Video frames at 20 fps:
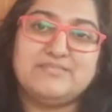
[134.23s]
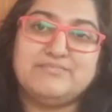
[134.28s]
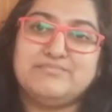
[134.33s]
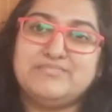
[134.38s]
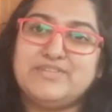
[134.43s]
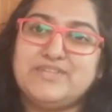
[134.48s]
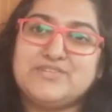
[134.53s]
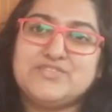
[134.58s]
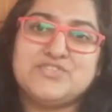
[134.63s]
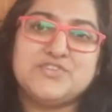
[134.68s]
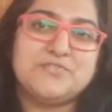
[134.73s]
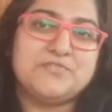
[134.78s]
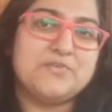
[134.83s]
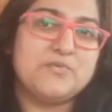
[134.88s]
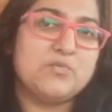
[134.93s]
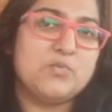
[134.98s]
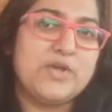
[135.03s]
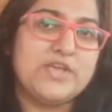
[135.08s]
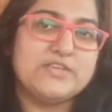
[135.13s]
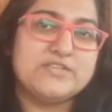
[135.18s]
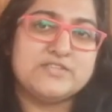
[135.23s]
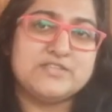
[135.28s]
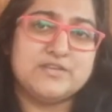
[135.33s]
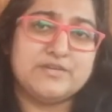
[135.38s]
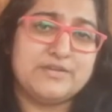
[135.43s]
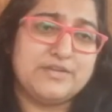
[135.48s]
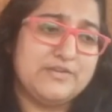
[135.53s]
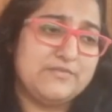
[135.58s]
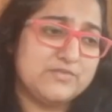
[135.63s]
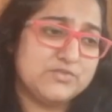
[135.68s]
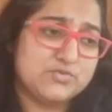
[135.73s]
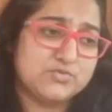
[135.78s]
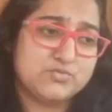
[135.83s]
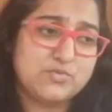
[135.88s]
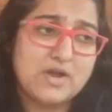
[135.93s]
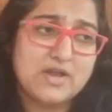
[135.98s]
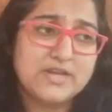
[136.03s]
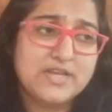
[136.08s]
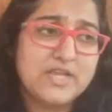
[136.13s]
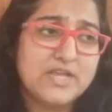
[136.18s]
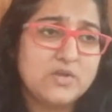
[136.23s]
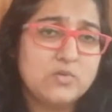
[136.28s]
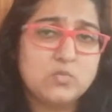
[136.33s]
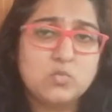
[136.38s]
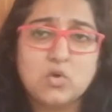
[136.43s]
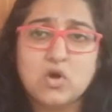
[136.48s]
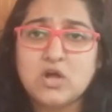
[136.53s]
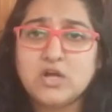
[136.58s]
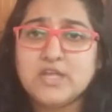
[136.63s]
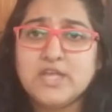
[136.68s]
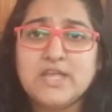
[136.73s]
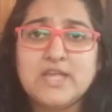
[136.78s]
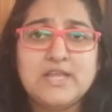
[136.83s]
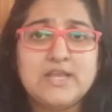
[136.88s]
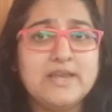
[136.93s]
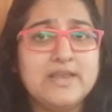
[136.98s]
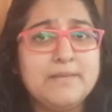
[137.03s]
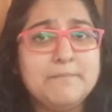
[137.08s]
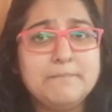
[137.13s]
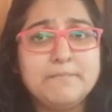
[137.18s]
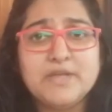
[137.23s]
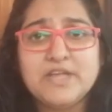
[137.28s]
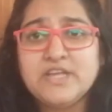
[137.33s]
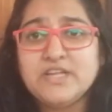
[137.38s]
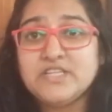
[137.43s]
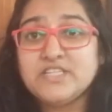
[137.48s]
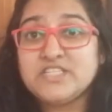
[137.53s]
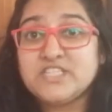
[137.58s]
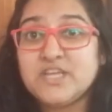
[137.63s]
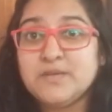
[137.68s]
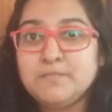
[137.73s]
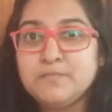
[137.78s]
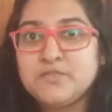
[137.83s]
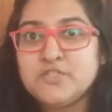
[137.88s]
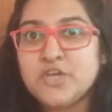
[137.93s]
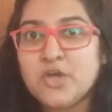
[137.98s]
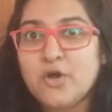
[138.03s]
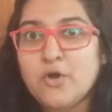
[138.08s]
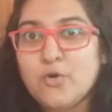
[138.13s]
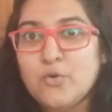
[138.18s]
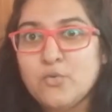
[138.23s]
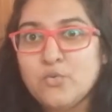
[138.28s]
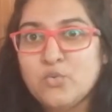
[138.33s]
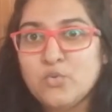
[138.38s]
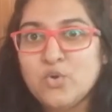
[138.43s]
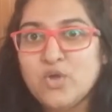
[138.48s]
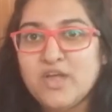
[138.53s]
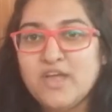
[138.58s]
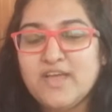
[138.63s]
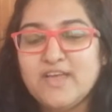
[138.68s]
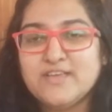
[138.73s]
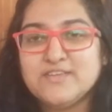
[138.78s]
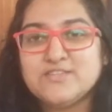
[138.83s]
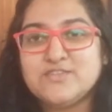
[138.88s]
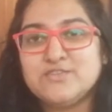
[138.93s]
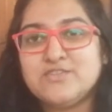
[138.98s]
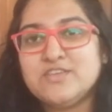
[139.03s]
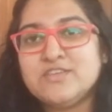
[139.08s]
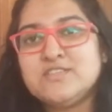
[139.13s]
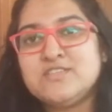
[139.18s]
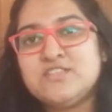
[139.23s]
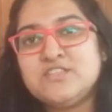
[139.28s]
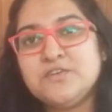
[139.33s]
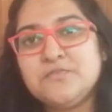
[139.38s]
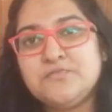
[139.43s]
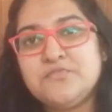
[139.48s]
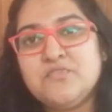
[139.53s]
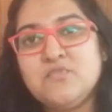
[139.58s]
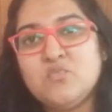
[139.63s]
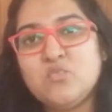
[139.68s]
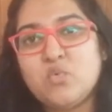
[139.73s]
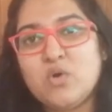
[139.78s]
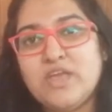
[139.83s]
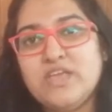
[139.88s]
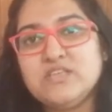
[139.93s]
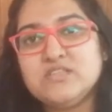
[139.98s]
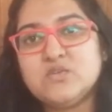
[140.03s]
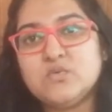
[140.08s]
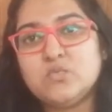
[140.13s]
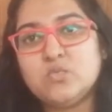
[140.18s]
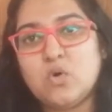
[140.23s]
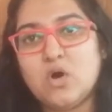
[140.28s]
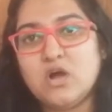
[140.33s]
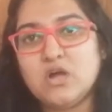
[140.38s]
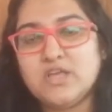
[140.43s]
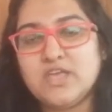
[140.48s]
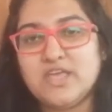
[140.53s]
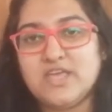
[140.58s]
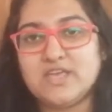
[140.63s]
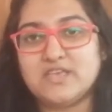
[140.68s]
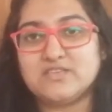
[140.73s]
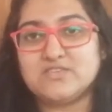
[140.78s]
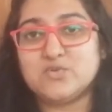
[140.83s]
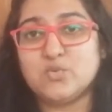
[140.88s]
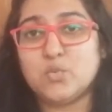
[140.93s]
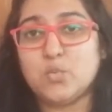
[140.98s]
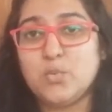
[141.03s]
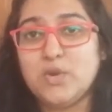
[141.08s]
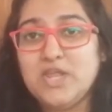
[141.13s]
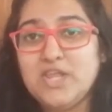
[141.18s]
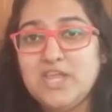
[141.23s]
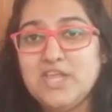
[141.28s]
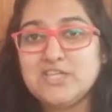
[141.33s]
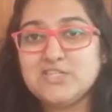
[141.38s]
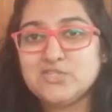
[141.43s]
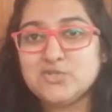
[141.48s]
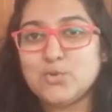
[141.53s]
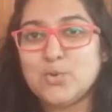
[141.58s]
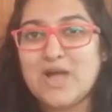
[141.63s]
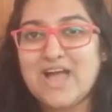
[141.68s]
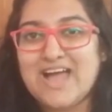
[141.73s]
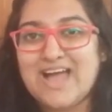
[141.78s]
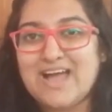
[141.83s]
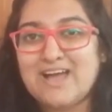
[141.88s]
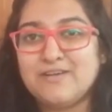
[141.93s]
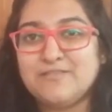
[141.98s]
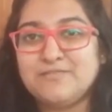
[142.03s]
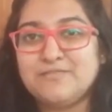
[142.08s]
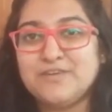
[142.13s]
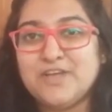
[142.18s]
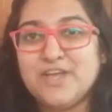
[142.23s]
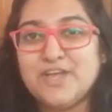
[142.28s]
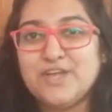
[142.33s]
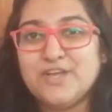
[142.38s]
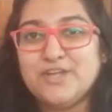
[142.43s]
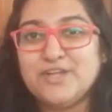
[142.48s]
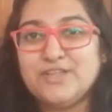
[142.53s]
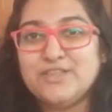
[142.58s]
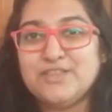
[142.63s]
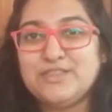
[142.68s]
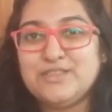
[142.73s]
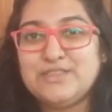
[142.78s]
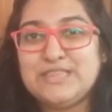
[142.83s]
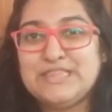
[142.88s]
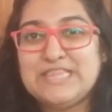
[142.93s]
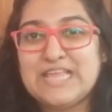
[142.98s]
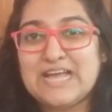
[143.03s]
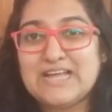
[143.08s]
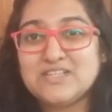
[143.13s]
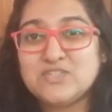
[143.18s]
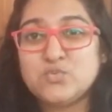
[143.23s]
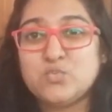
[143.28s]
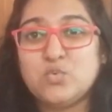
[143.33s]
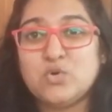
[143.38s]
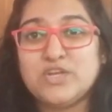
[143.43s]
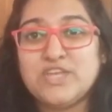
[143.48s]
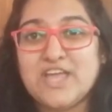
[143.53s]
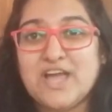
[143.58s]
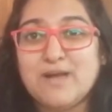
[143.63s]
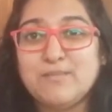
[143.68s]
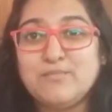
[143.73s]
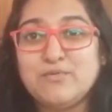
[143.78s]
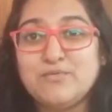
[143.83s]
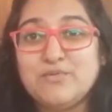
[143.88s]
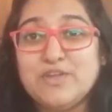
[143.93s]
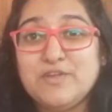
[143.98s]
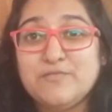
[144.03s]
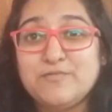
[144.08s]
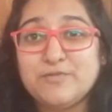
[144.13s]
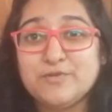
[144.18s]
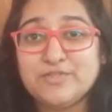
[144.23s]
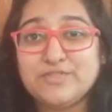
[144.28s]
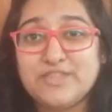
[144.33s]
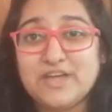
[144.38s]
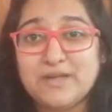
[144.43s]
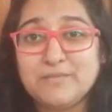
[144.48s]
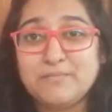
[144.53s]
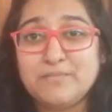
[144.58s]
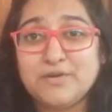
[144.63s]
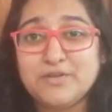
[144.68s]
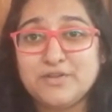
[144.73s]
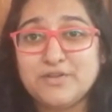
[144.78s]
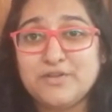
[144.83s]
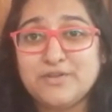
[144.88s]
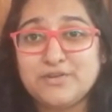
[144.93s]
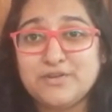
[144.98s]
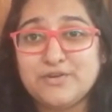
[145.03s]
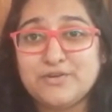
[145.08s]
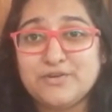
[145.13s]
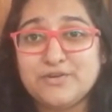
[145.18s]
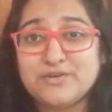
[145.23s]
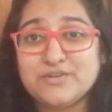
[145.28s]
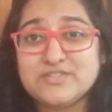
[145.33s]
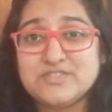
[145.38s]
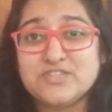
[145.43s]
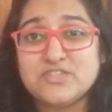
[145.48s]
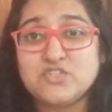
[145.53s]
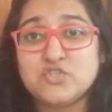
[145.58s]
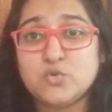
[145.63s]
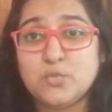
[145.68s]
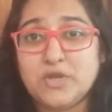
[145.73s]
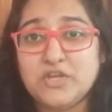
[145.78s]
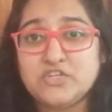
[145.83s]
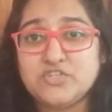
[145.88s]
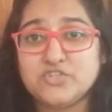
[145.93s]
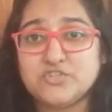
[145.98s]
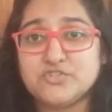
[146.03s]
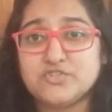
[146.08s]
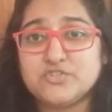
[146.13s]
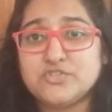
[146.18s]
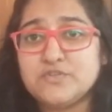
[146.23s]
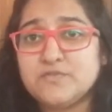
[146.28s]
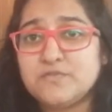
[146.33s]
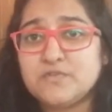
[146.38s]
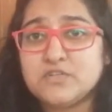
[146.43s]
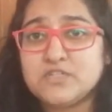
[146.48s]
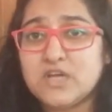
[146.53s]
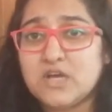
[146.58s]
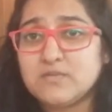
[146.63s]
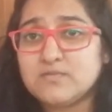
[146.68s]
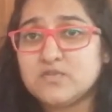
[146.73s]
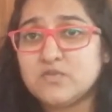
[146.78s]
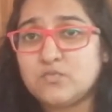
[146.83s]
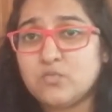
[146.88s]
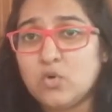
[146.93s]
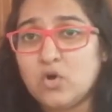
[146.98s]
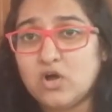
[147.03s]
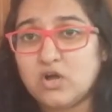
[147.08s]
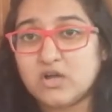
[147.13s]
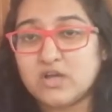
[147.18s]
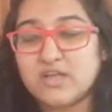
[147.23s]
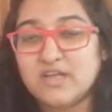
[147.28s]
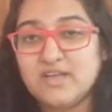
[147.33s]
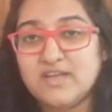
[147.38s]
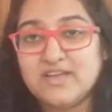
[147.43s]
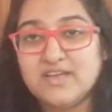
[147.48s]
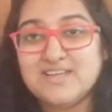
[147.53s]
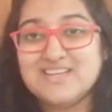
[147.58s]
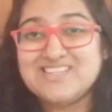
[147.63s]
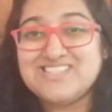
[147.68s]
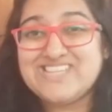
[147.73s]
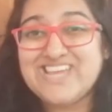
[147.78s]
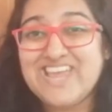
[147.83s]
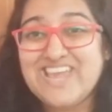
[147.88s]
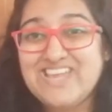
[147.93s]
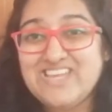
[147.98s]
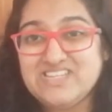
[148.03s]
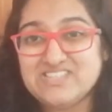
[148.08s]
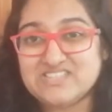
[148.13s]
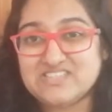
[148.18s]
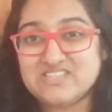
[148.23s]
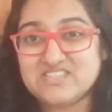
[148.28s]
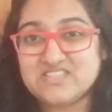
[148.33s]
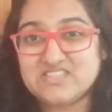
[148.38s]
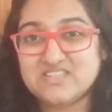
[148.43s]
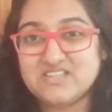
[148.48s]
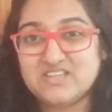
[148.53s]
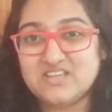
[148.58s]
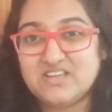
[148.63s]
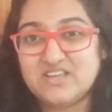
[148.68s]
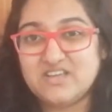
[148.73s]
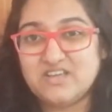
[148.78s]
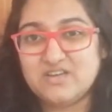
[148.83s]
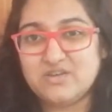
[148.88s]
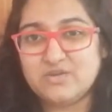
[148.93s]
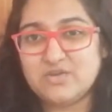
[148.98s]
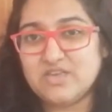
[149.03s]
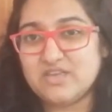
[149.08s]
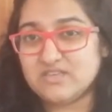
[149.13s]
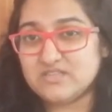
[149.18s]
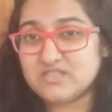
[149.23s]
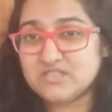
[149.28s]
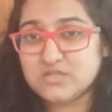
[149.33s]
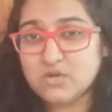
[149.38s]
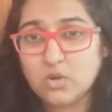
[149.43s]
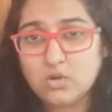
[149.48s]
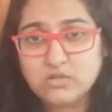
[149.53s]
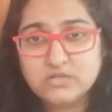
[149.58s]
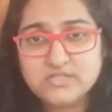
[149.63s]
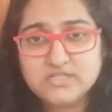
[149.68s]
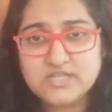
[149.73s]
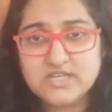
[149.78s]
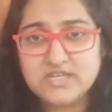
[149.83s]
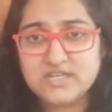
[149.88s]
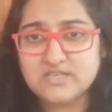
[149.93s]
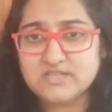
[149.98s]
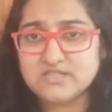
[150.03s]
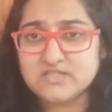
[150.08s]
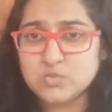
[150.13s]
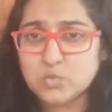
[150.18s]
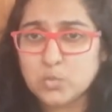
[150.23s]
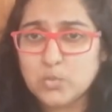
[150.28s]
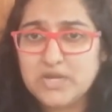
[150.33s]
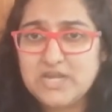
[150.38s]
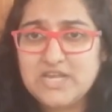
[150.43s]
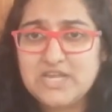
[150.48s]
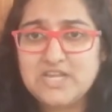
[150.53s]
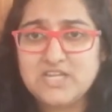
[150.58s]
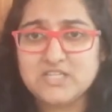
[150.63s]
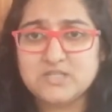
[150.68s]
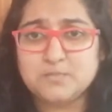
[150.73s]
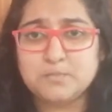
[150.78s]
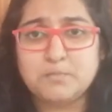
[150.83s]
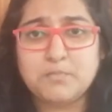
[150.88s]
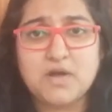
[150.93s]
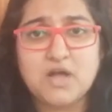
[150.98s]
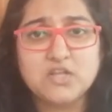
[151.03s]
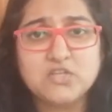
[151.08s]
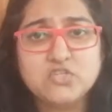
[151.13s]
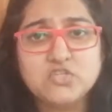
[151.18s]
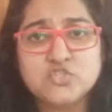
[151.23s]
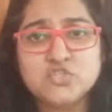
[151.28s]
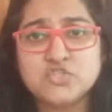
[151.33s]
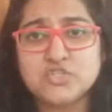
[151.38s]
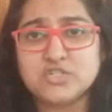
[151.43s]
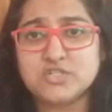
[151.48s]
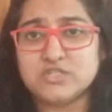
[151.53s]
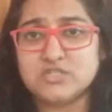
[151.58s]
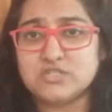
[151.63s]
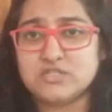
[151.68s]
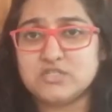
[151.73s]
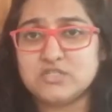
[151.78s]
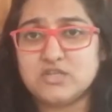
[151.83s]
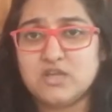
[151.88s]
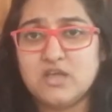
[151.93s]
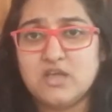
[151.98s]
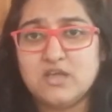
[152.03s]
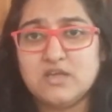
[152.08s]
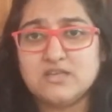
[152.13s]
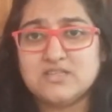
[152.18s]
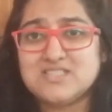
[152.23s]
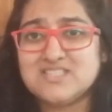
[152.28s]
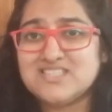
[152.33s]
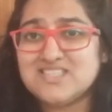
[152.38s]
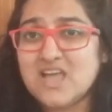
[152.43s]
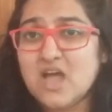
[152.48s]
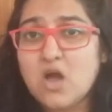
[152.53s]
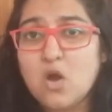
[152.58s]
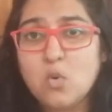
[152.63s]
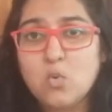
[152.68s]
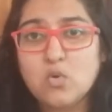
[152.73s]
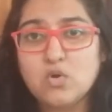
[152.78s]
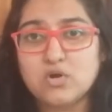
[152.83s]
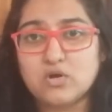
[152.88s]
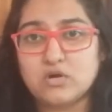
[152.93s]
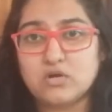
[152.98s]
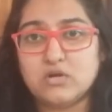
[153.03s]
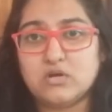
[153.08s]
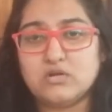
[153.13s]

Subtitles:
There's different ways. He was running, walking, limping, tiptoe. So there's different ways of walking. So we need to have that vocabulary for that particular situation. So different types of walk. Taste, okay, salty, sweet, pungent, sour.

■ ■ ■

• _WORK TO BE COMPLETED_
Repeat the data exactly, excluding the pictures.

• _TASK RESPONSE_
Video frames at 20 fps:
[134.23s]
[134.28s]
[134.33s]
[134.38s]
[134.43s]
[134.48s]
[134.53s]
[134.58s]
[134.63s]
[134.68s]
[134.73s]
[134.78s]
[134.83s]
[134.88s]
[134.93s]
[134.98s]
[135.03s]
[135.08s]
[135.13s]
[135.18s]
[135.23s]
[135.28s]
[135.33s]
[135.38s]
[135.43s]
[135.48s]
[135.53s]
[135.58s]
[135.63s]
[135.68s]
[135.73s]
[135.78s]
[135.83s]
[135.88s]
[135.93s]
[135.98s]
[136.03s]
[136.08s]
[136.13s]
[136.18s]
[136.23s]
[136.28s]
[136.33s]
[136.38s]
[136.43s]
[136.48s]
[136.53s]
[136.58s]
[136.63s]
[136.68s]
[136.73s]
[136.78s]
[136.83s]
[136.88s]
[136.93s]
[136.98s]
[137.03s]
[137.08s]
[137.13s]
[137.18s]
[137.23s]
[137.28s]
[137.33s]
[137.38s]
[137.43s]
[137.48s]
[137.53s]
[137.58s]
[137.63s]
[137.68s]
[137.73s]
[137.78s]
[137.83s]
[137.88s]
[137.93s]
[137.98s]
[138.03s]
[138.08s]
[138.13s]
[138.18s]
[138.23s]
[138.28s]
[138.33s]
[138.38s]
[138.43s]
[138.48s]
[138.53s]
[138.58s]
[138.63s]
[138.68s]
[138.73s]
[138.78s]
[138.83s]
[138.88s]
[138.93s]
[138.98s]
[139.03s]
[139.08s]
[139.13s]
[139.18s]
[139.23s]
[139.28s]
[139.33s]
[139.38s]
[139.43s]
[139.48s]
[139.53s]
[139.58s]
[139.63s]
[139.68s]
[139.73s]
[139.78s]
[139.83s]
[139.88s]
[139.93s]
[139.98s]
[140.03s]
[140.08s]
[140.13s]
[140.18s]
[140.23s]
[140.28s]
[140.33s]
[140.38s]
[140.43s]
[140.48s]
[140.53s]
[140.58s]
[140.63s]
[140.68s]
[140.73s]
[140.78s]
[140.83s]
[140.88s]
[140.93s]
[140.98s]
[141.03s]
[141.08s]
[141.13s]
[141.18s]
[141.23s]
[141.28s]
[141.33s]
[141.38s]
[141.43s]
[141.48s]
[141.53s]
[141.58s]
[141.63s]
[141.68s]
[141.73s]
[141.78s]
[141.83s]
[141.88s]
[141.93s]
[141.98s]
[142.03s]
[142.08s]
[142.13s]
[142.18s]
[142.23s]
[142.28s]
[142.33s]
[142.38s]
[142.43s]
[142.48s]
[142.53s]
[142.58s]
[142.63s]
[142.68s]
[142.73s]
[142.78s]
[142.83s]
[142.88s]
[142.93s]
[142.98s]
[143.03s]
[143.08s]
[143.13s]
[143.18s]
[143.23s]
[143.28s]
[143.33s]
[143.38s]
[143.43s]
[143.48s]
[143.53s]
[143.58s]
[143.63s]
[143.68s]
[143.73s]
[143.78s]
[143.83s]
[143.88s]
[143.93s]
[143.98s]
[144.03s]
[144.08s]
[144.13s]
[144.18s]
[144.23s]
[144.28s]
[144.33s]
[144.38s]
[144.43s]
[144.48s]
[144.53s]
[144.58s]
[144.63s]
[144.68s]
[144.73s]
[144.78s]
[144.83s]
[144.88s]
[144.93s]
[144.98s]
[145.03s]
[145.08s]
[145.13s]
[145.18s]
[145.23s]
[145.28s]
[145.33s]
[145.38s]
[145.43s]
[145.48s]
[145.53s]
[145.58s]
[145.63s]
[145.68s]
[145.73s]
[145.78s]
[145.83s]
[145.88s]
[145.93s]
[145.98s]
[146.03s]
[146.08s]
[146.13s]
[146.18s]
[146.23s]
[146.28s]
[146.33s]
[146.38s]
[146.43s]
[146.48s]
[146.53s]
[146.58s]
[146.63s]
[146.68s]
[146.73s]
[146.78s]
[146.83s]
[146.88s]
[146.93s]
[146.98s]
[147.03s]
[147.08s]
[147.13s]
[147.18s]
[147.23s]
[147.28s]
[147.33s]
[147.38s]
[147.43s]
[147.48s]
[147.53s]
[147.58s]
[147.63s]
[147.68s]
[147.73s]
[147.78s]
[147.83s]
[147.88s]
[147.93s]
[147.98s]
[148.03s]
[148.08s]
[148.13s]
[148.18s]
[148.23s]
[148.28s]
[148.33s]
[148.38s]
[148.43s]
[148.48s]
[148.53s]
[148.58s]
[148.63s]
[148.68s]
[148.73s]
[148.78s]
[148.83s]
[148.88s]
[148.93s]
[148.98s]
[149.03s]
[149.08s]
[149.13s]
[149.18s]
[149.23s]
[149.28s]
[149.33s]
[149.38s]
[149.43s]
[149.48s]
[149.53s]
[149.58s]
[149.63s]
[149.68s]
[149.73s]
[149.78s]
[149.83s]
[149.88s]
[149.93s]
[149.98s]
[150.03s]
[150.08s]
[150.13s]
[150.18s]
[150.23s]
[150.28s]
[150.33s]
[150.38s]
[150.43s]
[150.48s]
[150.53s]
[150.58s]
[150.63s]
[150.68s]
[150.73s]
[150.78s]
[150.83s]
[150.88s]
[150.93s]
[150.98s]
[151.03s]
[151.08s]
[151.13s]
[151.18s]
[151.23s]
[151.28s]
[151.33s]
[151.38s]
[151.43s]
[151.48s]
[151.53s]
[151.58s]
[151.63s]
[151.68s]
[151.73s]
[151.78s]
[151.83s]
[151.88s]
[151.93s]
[151.98s]
[152.03s]
[152.08s]
[152.13s]
[152.18s]
[152.23s]
[152.28s]
[152.33s]
[152.38s]
[152.43s]
[152.48s]
[152.53s]
[152.58s]
[152.63s]
[152.68s]
[152.73s]
[152.78s]
[152.83s]
[152.88s]
[152.93s]
[152.98s]
[153.03s]
[153.08s]
[153.13s]

Subtitles:
There's different ways. He was running, walking, limping, tiptoe. So there's different ways of walking. So we need to have that vocabulary for that particular situation. So different types of walk. Taste, okay, salty, sweet, pungent, sour.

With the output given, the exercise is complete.